%%

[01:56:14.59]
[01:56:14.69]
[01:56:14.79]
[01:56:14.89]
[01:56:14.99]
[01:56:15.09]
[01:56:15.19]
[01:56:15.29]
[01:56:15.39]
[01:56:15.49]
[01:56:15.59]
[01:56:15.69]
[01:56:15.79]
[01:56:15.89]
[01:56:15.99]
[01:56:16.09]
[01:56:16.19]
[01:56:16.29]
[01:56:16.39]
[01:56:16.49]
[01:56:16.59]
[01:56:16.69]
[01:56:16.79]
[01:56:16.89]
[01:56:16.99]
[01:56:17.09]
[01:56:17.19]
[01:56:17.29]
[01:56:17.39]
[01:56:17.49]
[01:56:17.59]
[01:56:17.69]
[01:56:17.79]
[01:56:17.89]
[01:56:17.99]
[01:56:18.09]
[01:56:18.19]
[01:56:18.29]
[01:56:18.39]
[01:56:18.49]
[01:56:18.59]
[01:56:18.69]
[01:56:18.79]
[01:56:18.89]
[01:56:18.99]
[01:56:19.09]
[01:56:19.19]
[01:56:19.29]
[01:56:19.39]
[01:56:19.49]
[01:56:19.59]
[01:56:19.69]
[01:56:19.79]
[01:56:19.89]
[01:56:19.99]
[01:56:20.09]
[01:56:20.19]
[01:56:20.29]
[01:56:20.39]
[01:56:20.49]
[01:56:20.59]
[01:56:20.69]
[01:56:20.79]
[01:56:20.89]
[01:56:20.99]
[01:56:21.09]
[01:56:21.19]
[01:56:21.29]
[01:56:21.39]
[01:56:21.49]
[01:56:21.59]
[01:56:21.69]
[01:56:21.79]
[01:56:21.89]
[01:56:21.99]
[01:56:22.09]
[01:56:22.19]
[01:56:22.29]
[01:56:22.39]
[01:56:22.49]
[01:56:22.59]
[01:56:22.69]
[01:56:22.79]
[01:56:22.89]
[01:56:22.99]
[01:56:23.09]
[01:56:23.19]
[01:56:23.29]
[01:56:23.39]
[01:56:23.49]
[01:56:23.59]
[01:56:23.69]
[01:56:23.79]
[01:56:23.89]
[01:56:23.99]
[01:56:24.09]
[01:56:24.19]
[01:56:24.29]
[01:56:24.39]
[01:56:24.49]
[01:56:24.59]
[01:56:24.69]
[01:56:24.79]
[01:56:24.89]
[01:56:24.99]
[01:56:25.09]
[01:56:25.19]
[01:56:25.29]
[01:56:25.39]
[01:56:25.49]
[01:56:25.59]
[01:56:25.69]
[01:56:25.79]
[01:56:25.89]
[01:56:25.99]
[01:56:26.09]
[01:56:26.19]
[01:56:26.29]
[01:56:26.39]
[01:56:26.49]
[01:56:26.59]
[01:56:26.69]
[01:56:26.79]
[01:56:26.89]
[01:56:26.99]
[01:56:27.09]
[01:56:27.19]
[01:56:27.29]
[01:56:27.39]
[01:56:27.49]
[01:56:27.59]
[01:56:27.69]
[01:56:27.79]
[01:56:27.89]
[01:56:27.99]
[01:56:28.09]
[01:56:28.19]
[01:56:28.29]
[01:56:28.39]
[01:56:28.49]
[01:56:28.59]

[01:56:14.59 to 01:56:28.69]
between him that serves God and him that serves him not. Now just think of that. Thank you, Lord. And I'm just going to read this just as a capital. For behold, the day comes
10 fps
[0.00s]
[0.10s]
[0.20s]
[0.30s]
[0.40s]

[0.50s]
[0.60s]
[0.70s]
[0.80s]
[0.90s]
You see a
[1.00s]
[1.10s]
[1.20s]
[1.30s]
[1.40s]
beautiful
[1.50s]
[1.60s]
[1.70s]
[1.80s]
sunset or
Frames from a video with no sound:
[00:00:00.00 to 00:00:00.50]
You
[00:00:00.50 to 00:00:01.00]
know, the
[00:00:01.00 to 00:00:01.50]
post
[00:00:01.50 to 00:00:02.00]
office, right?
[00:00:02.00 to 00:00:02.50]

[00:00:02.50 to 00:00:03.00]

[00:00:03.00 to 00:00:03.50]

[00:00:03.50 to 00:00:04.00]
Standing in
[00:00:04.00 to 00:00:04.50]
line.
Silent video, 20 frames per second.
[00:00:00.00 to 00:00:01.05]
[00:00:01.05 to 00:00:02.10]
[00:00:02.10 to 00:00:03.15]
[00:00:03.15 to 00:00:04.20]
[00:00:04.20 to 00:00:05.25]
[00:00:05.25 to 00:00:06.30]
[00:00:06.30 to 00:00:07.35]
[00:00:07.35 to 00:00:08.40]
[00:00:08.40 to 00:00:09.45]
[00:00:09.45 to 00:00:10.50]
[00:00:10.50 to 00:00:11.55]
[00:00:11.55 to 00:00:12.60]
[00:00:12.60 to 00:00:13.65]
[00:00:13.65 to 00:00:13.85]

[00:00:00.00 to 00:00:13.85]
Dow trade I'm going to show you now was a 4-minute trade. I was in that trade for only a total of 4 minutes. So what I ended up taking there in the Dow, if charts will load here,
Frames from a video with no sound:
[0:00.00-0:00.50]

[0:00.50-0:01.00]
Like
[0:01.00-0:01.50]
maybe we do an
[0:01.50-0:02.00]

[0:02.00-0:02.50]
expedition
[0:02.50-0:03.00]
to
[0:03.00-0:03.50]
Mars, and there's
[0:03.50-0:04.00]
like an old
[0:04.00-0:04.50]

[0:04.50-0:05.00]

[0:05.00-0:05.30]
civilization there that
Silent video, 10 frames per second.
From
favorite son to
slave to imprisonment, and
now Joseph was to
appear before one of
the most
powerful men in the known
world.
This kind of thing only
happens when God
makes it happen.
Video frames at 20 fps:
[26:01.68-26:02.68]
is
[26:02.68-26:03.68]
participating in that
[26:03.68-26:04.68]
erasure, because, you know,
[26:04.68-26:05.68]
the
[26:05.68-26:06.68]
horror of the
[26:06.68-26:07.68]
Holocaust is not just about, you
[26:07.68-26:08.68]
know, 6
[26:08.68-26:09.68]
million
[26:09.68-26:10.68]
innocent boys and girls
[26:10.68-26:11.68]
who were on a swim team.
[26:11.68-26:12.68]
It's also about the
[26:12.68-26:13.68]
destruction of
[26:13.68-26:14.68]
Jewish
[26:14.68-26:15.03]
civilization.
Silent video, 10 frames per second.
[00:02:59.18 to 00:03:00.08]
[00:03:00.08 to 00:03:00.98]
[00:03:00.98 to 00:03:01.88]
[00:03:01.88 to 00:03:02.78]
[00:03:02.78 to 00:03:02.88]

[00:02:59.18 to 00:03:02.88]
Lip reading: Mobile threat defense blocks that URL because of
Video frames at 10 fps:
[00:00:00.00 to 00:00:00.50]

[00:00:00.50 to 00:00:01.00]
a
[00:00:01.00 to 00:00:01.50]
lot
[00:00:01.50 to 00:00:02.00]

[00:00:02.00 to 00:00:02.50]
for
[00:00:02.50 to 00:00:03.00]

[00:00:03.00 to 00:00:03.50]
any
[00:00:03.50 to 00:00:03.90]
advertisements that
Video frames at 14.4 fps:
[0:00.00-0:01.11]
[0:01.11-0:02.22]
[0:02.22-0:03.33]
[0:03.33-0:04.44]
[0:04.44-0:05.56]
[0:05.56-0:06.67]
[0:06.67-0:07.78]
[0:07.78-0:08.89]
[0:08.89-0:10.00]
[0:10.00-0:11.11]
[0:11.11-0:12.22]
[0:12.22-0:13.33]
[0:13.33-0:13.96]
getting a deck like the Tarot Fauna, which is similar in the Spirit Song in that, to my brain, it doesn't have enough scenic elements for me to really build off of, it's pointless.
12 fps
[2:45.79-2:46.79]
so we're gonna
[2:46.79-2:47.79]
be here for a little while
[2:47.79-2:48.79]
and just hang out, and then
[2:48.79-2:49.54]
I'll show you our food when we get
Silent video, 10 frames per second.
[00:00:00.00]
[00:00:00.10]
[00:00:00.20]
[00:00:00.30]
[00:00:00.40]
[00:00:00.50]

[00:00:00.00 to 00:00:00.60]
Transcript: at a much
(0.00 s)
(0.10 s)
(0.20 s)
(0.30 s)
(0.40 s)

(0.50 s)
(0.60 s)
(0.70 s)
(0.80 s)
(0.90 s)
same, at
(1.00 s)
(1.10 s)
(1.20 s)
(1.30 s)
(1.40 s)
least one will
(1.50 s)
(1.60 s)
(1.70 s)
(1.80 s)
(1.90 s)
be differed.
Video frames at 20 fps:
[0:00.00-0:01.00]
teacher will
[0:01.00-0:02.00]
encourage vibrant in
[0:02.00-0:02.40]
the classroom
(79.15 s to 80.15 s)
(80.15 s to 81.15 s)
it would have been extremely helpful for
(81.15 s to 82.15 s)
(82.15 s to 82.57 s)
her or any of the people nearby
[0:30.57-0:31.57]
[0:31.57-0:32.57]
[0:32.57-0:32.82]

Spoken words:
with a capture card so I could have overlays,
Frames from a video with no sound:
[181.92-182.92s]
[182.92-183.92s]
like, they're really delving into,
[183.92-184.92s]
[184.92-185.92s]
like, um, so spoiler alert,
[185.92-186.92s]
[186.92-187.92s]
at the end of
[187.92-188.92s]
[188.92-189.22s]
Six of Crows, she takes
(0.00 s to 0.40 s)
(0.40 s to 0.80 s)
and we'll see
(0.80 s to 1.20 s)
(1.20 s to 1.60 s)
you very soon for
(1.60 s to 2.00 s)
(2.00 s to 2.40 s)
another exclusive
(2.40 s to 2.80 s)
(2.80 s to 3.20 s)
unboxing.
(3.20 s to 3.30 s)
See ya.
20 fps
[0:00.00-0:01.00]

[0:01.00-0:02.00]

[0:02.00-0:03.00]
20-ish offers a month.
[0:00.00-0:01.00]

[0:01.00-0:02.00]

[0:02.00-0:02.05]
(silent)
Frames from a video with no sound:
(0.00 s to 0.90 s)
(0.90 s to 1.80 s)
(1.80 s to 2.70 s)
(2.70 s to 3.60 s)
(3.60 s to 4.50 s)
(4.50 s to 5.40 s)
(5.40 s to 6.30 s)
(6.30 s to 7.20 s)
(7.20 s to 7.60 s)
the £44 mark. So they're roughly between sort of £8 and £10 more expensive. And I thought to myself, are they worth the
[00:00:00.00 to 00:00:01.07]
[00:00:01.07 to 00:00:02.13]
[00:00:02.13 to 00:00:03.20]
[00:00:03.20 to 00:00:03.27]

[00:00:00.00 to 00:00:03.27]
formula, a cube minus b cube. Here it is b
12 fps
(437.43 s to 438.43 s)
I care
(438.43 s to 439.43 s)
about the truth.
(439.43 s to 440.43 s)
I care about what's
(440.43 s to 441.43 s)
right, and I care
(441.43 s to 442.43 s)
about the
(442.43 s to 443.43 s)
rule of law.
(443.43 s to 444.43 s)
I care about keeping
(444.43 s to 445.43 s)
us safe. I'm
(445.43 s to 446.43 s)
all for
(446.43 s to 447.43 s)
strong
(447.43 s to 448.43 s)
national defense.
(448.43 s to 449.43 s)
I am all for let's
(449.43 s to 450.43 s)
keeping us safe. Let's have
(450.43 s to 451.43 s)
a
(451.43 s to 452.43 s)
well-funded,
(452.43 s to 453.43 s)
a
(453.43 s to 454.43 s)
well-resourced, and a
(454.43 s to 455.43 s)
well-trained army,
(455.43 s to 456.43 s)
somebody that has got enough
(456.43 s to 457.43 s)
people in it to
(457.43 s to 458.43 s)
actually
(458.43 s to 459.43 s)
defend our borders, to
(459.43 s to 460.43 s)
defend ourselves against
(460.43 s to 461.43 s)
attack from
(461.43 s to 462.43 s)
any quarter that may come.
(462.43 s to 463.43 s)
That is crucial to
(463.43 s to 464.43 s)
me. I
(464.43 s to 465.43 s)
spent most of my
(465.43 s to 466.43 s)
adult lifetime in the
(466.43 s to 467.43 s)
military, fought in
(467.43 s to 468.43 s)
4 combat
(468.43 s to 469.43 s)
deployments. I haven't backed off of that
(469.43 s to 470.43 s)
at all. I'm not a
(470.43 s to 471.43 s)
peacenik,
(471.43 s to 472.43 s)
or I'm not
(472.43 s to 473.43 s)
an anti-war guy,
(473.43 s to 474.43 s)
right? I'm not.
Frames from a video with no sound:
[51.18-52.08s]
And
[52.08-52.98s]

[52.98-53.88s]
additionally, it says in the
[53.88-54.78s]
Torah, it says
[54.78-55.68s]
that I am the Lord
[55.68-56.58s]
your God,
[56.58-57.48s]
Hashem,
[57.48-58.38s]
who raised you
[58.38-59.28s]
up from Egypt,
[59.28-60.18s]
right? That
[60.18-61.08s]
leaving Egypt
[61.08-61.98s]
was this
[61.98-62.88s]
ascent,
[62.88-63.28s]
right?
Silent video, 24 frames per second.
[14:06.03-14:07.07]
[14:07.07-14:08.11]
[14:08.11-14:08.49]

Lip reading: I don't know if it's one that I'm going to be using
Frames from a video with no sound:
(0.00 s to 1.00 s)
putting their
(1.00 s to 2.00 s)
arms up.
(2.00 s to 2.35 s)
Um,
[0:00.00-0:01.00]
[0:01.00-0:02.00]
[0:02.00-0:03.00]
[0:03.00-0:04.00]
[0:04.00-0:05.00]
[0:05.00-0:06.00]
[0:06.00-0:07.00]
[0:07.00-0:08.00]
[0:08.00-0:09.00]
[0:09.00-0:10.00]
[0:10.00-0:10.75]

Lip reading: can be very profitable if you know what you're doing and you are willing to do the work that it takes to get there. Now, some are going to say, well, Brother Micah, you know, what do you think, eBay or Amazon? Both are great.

%%

REQUIRED WORK: What lines of the listing contain the word "reading"? Copy them all.

ANSWER SPACE:
Lip reading: Mobile threat defense blocks that URL because of
Lip reading: I don't know if it's one that I'm going to be using
Lip reading: can be very profitable if you know what you're doing and you are willing to do the work that it takes to get there. Now, some are going to say, well, Brother Micah, you know, what do you think, eBay or Amazon? Both are great.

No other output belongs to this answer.